I riti di Catabasi-Anastasi , discesa nella Morte e risalita di Rinascita, nei culti mediterranei sicuramente sono stati praticati in Sicilia a partire dalla Preistoria, almeno per quanto riguarda le “prove iniziatiche” collegate con la gestione del potere sacrale/politico del Basileus dei Sikani, o Minos Minoico, o Wanax Miceneo. Figure che esercitavano poteri di vita e morte presso le loro comunità; proprio per questo dovevano essere eroicizzate dimostrando di essere capaci di sopravvivere dopo avere toccato il regno prossimo alla morte senza essere morti. Elemire Zolla ne ha scritto un testo formidabile nel 2002 “Discesa all’Ade e resurrezione”, dal quale riporto la parte più illuminante, che mi ha fatto capire tante cose dell’ipogeo Tomba dinastica/Tempio/Santuario della Gurfa di Alia, in particolare per la presenza del “pozzo” di discesa alla “stanza a tenda” sottostante. “In greco il di’u accadico si chiamò mégaron, parola di etimo misterioso, forse risalente alle radici dell’ebraico me’arah.

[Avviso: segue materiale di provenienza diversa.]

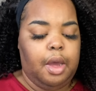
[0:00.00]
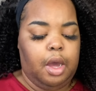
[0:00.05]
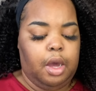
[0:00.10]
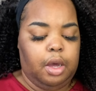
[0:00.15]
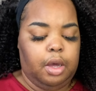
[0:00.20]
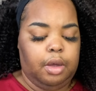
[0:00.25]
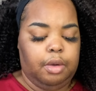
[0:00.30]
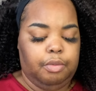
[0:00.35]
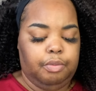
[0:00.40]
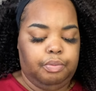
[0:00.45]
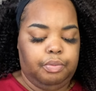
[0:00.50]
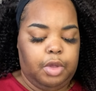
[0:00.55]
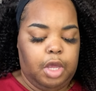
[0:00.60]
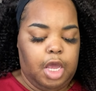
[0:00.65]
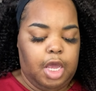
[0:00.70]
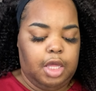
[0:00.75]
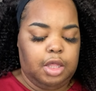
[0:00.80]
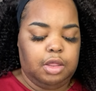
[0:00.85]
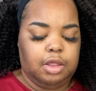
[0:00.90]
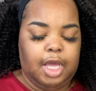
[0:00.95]
And
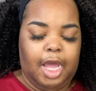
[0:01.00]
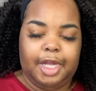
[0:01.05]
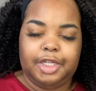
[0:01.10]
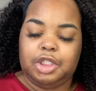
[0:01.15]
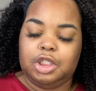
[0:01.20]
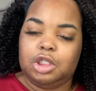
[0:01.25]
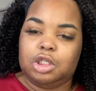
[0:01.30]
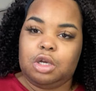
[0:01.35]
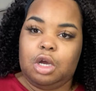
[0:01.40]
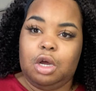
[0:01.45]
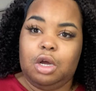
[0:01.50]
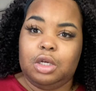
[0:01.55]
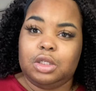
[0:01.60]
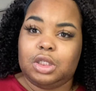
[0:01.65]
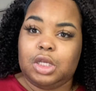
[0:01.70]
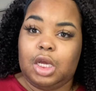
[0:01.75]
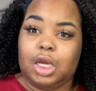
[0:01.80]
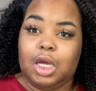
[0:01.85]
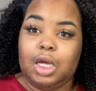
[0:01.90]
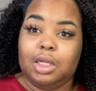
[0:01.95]
that just
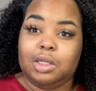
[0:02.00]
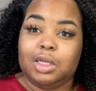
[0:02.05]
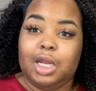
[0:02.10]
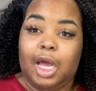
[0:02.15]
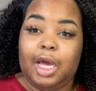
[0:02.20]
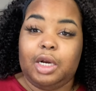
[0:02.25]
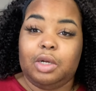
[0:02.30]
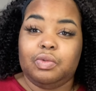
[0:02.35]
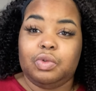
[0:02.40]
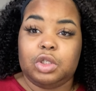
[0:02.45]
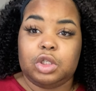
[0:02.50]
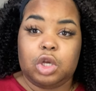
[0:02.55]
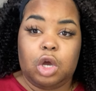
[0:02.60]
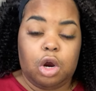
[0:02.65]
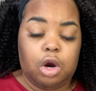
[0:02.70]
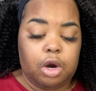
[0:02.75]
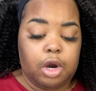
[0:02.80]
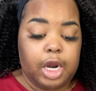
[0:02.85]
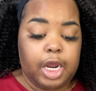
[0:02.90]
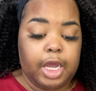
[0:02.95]
caused like a lot of
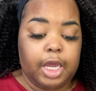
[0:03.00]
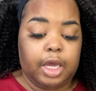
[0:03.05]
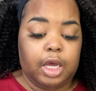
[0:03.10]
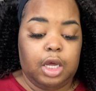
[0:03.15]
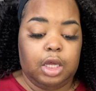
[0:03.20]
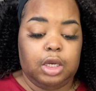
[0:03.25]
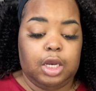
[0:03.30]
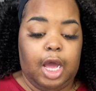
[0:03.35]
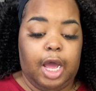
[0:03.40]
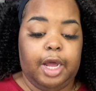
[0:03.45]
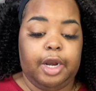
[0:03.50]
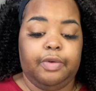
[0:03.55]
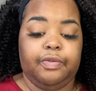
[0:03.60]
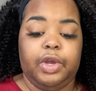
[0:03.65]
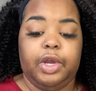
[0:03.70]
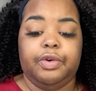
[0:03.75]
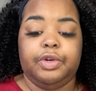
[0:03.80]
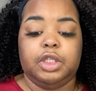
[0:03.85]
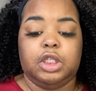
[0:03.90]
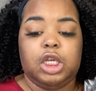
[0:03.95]
scarring, a lot of
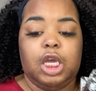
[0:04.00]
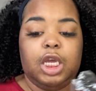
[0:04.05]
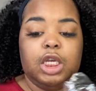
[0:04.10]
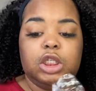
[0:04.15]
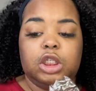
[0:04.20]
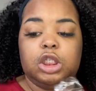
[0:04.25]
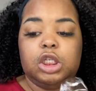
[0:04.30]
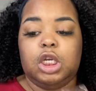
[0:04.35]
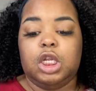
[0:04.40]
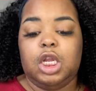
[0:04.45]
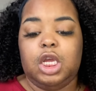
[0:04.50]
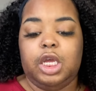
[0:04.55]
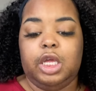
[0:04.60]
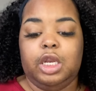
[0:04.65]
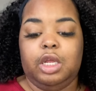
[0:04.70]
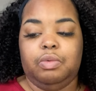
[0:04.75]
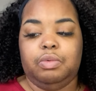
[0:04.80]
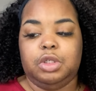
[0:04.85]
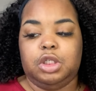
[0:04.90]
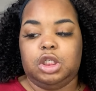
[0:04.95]
irritation.
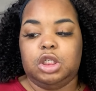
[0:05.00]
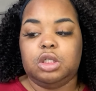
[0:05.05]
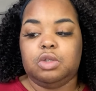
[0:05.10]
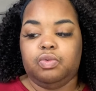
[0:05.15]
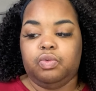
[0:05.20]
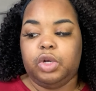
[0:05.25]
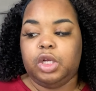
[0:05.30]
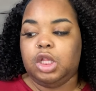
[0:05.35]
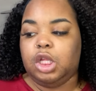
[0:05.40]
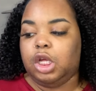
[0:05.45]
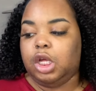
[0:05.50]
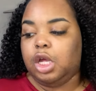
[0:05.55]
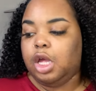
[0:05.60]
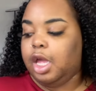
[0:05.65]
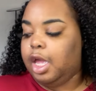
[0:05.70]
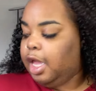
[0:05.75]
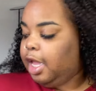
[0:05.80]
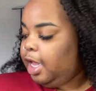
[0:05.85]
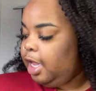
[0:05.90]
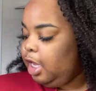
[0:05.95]
And it was just really
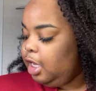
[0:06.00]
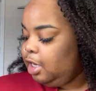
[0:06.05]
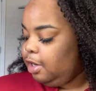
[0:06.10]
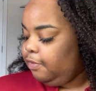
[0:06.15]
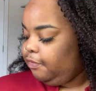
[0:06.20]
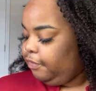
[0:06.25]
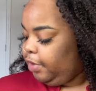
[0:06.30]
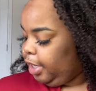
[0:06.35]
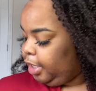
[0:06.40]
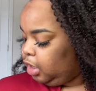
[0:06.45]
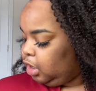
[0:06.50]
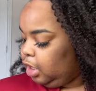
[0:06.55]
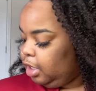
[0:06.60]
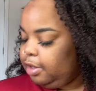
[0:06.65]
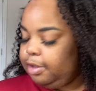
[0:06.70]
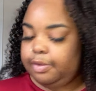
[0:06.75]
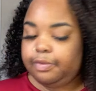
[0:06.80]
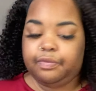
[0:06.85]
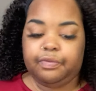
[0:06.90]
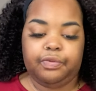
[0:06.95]

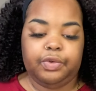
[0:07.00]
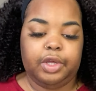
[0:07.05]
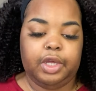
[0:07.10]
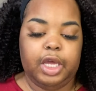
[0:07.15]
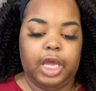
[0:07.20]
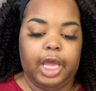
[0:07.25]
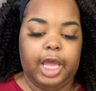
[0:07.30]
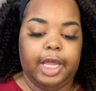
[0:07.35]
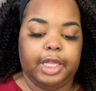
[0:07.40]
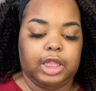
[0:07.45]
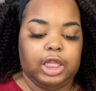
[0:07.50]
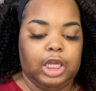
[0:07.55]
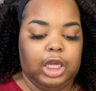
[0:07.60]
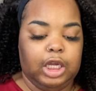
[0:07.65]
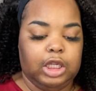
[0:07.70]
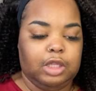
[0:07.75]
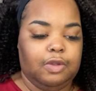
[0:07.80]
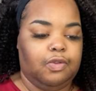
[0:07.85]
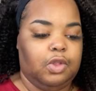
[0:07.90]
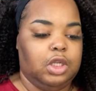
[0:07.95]
ineffective at
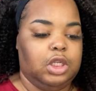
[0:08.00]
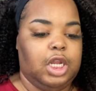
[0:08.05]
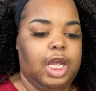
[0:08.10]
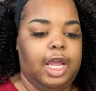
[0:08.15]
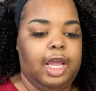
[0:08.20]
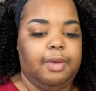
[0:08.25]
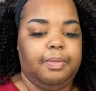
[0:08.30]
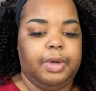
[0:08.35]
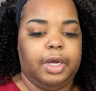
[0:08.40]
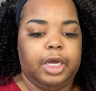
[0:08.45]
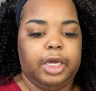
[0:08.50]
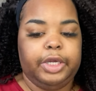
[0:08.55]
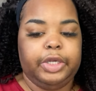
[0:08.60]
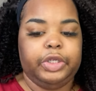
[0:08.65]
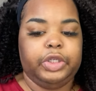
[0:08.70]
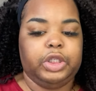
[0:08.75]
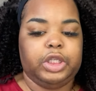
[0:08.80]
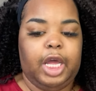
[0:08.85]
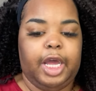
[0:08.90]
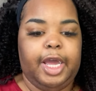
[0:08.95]
the end of the day
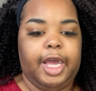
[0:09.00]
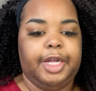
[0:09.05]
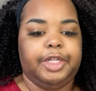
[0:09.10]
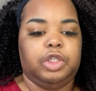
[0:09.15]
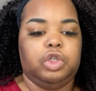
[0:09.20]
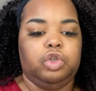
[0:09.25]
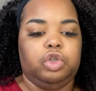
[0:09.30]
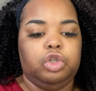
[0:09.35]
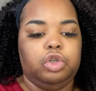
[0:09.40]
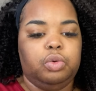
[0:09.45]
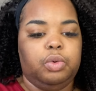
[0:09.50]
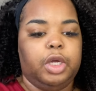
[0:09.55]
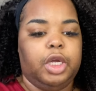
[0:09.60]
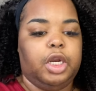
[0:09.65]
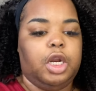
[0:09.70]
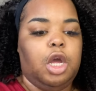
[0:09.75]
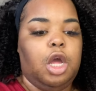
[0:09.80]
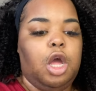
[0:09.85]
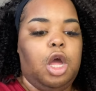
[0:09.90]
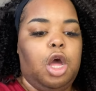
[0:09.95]
because I had to do
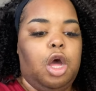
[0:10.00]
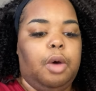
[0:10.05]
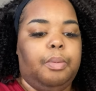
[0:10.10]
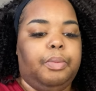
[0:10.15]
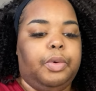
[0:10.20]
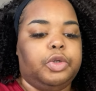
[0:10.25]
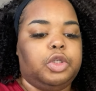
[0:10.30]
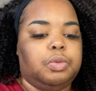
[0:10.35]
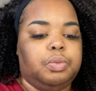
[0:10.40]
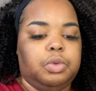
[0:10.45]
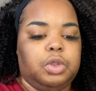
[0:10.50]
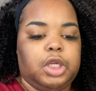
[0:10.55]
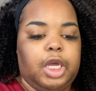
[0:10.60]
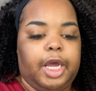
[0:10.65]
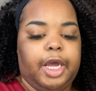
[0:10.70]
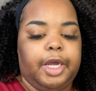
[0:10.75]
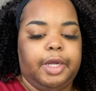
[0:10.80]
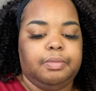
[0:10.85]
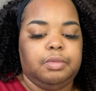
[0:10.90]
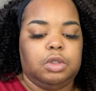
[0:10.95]
it multiple
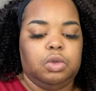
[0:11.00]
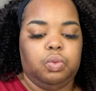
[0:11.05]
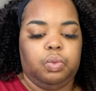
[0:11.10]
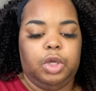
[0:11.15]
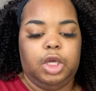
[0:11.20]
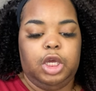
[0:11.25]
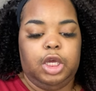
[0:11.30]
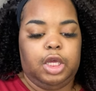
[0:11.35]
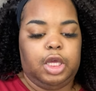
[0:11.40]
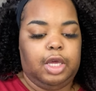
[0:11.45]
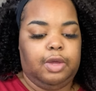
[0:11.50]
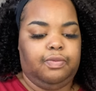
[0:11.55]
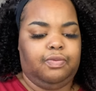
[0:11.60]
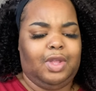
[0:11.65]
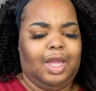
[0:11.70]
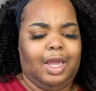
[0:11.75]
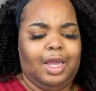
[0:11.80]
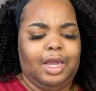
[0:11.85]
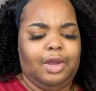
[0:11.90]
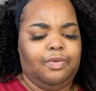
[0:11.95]
times a week, if
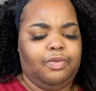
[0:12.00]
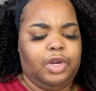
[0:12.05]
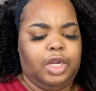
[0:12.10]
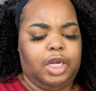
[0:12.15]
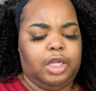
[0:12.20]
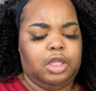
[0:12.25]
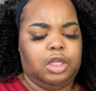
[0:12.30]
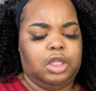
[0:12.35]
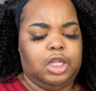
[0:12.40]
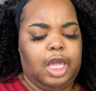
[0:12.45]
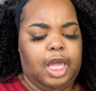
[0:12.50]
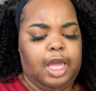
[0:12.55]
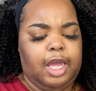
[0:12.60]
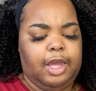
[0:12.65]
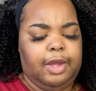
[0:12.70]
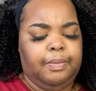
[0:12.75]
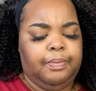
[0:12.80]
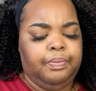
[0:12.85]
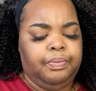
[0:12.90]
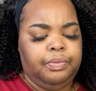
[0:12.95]
not every other
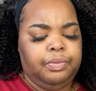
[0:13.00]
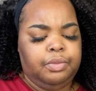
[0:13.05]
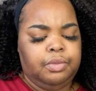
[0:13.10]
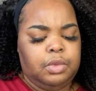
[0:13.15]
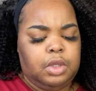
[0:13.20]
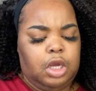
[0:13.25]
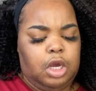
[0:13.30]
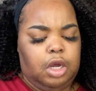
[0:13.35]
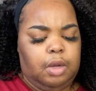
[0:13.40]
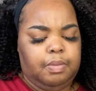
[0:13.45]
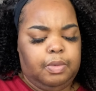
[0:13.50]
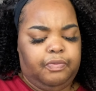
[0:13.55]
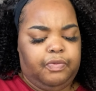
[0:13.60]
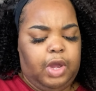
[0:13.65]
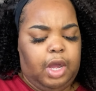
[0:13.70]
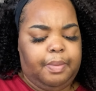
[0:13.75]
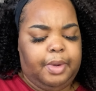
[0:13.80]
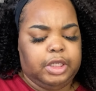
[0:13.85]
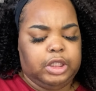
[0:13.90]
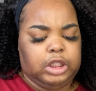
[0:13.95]
day. I
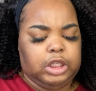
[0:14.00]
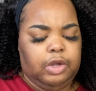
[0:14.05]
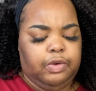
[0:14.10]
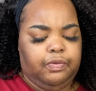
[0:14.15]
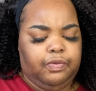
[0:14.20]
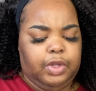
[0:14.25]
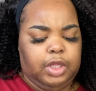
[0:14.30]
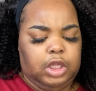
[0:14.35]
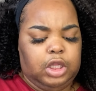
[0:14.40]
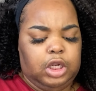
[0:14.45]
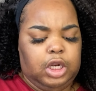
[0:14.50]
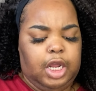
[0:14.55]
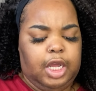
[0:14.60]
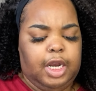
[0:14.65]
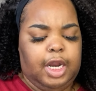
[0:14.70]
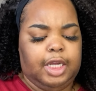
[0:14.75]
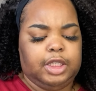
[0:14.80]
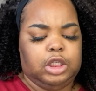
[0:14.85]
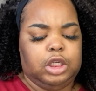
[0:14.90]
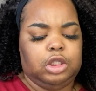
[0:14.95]
found myself feeling,
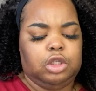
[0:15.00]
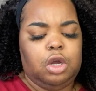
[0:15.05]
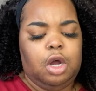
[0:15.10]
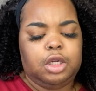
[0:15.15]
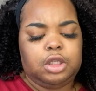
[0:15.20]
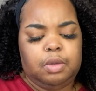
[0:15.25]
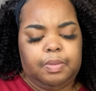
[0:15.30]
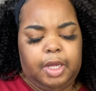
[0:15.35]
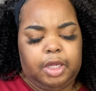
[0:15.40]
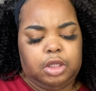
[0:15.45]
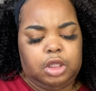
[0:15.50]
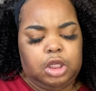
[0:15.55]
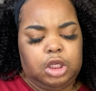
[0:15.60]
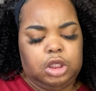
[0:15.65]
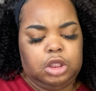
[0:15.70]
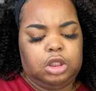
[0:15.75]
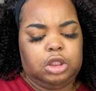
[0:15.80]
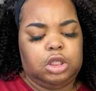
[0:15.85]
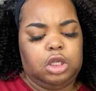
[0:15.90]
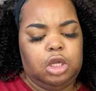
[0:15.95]
and as I talked about
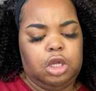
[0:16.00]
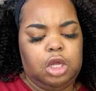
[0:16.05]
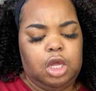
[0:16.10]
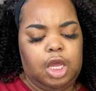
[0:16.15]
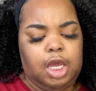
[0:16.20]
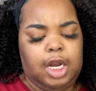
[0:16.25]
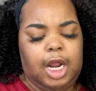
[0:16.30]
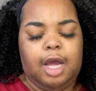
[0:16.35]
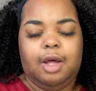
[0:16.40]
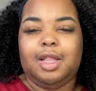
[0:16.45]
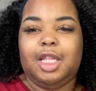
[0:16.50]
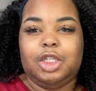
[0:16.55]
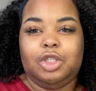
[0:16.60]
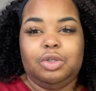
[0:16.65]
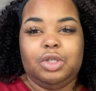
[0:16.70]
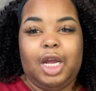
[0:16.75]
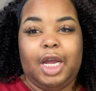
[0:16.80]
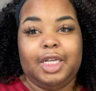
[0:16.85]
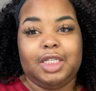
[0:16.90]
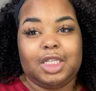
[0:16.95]
this, and I'll let
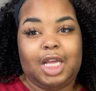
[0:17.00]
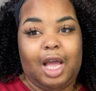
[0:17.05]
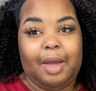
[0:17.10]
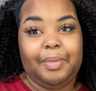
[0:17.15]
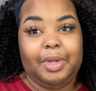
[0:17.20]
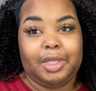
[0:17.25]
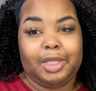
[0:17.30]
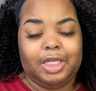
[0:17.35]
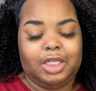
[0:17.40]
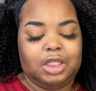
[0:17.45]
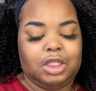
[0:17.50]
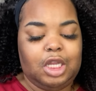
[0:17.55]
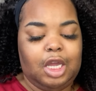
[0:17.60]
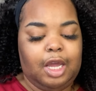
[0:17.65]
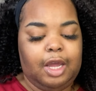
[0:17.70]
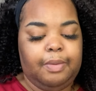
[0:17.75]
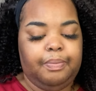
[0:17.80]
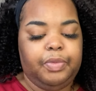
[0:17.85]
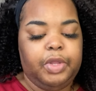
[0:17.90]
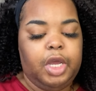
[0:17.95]
you guys comment this
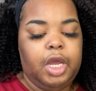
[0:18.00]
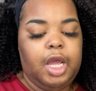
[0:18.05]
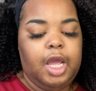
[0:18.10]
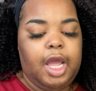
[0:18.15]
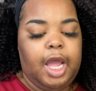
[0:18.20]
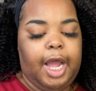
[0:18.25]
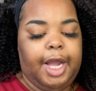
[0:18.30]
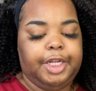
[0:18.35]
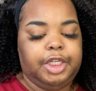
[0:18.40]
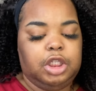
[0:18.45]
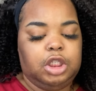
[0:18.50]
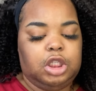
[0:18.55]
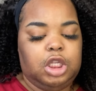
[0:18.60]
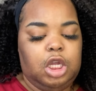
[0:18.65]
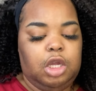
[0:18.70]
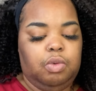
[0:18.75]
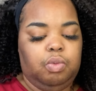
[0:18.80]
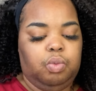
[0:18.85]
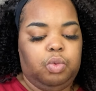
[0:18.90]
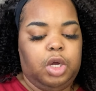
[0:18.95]
time, I just
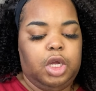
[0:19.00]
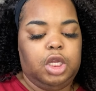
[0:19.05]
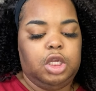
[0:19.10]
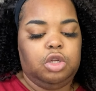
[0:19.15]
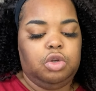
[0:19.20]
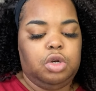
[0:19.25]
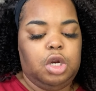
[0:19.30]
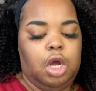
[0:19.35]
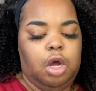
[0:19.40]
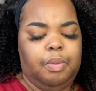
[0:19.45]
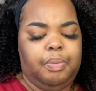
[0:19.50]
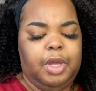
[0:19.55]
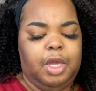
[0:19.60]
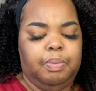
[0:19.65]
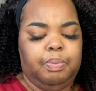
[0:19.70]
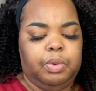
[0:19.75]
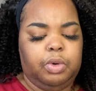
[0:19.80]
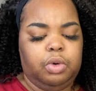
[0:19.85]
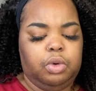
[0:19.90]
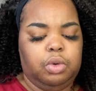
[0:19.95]
didn't want, you know,
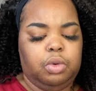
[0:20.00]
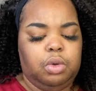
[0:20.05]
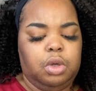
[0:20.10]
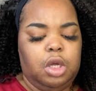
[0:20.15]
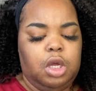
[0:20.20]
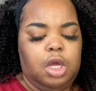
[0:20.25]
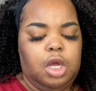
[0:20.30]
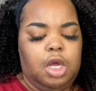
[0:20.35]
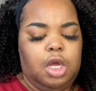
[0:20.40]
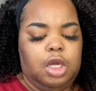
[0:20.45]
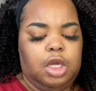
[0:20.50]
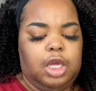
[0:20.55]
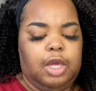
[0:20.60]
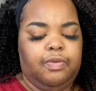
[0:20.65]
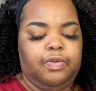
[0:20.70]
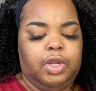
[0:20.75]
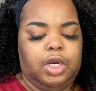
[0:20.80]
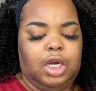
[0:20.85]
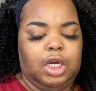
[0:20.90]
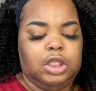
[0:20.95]
people
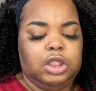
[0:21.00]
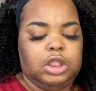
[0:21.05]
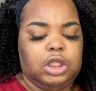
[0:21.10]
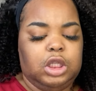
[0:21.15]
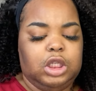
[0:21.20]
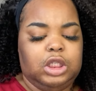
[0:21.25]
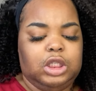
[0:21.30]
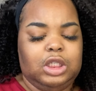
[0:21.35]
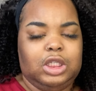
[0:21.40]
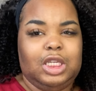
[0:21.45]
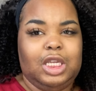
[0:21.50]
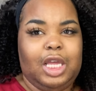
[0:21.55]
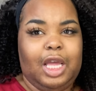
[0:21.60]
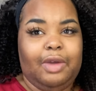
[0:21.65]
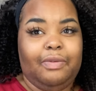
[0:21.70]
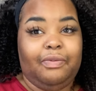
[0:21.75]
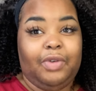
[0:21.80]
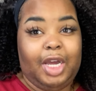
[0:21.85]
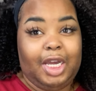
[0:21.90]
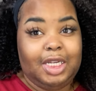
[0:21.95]
giving unsolicited
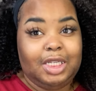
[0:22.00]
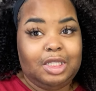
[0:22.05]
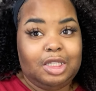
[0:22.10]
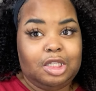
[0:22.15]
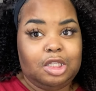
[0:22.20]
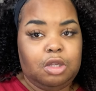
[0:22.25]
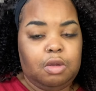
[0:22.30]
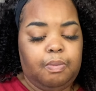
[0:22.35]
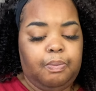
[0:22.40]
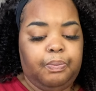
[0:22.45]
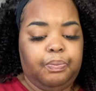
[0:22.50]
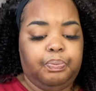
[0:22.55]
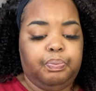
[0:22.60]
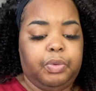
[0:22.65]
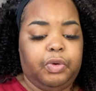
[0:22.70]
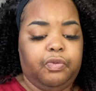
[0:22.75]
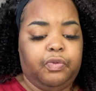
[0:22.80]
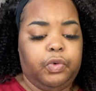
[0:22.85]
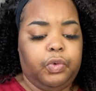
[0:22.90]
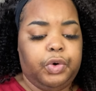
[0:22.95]
advice
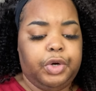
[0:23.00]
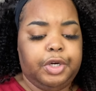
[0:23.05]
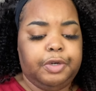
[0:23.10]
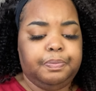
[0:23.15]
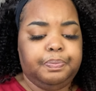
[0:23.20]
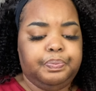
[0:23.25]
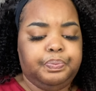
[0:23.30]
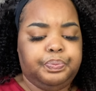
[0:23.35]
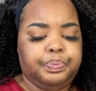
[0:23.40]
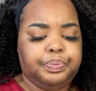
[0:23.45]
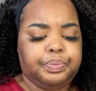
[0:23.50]
before.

Ciò che vi deve accadere è un movimento della psiche, che si denomina ‘discesa’, catabasi. Erano cripte dove si scendeva per prepararsi all’ascesa in cielo. La meglio nota stava nel santuario di Trofonio a Lebadea e ne parla Pausania. Ci si calava scivolando prima su una corda, penetrando quindi in un buco, dove un turbine avvolgeva il corpo spegnendo la coscienza e sospingendolo all’interno: lì sopravvenivano visioni …Chi giunge a questo luogo mortuario senza essere morto prima dà prova di essere iniziato. …Lì si sognava e si poteva guarire mercé un sogno guaritore. Era la catabasi, l’immersione nel regno prossimo alla morte, dal quale era possibile ritornare in vita riabilitati alla salute”.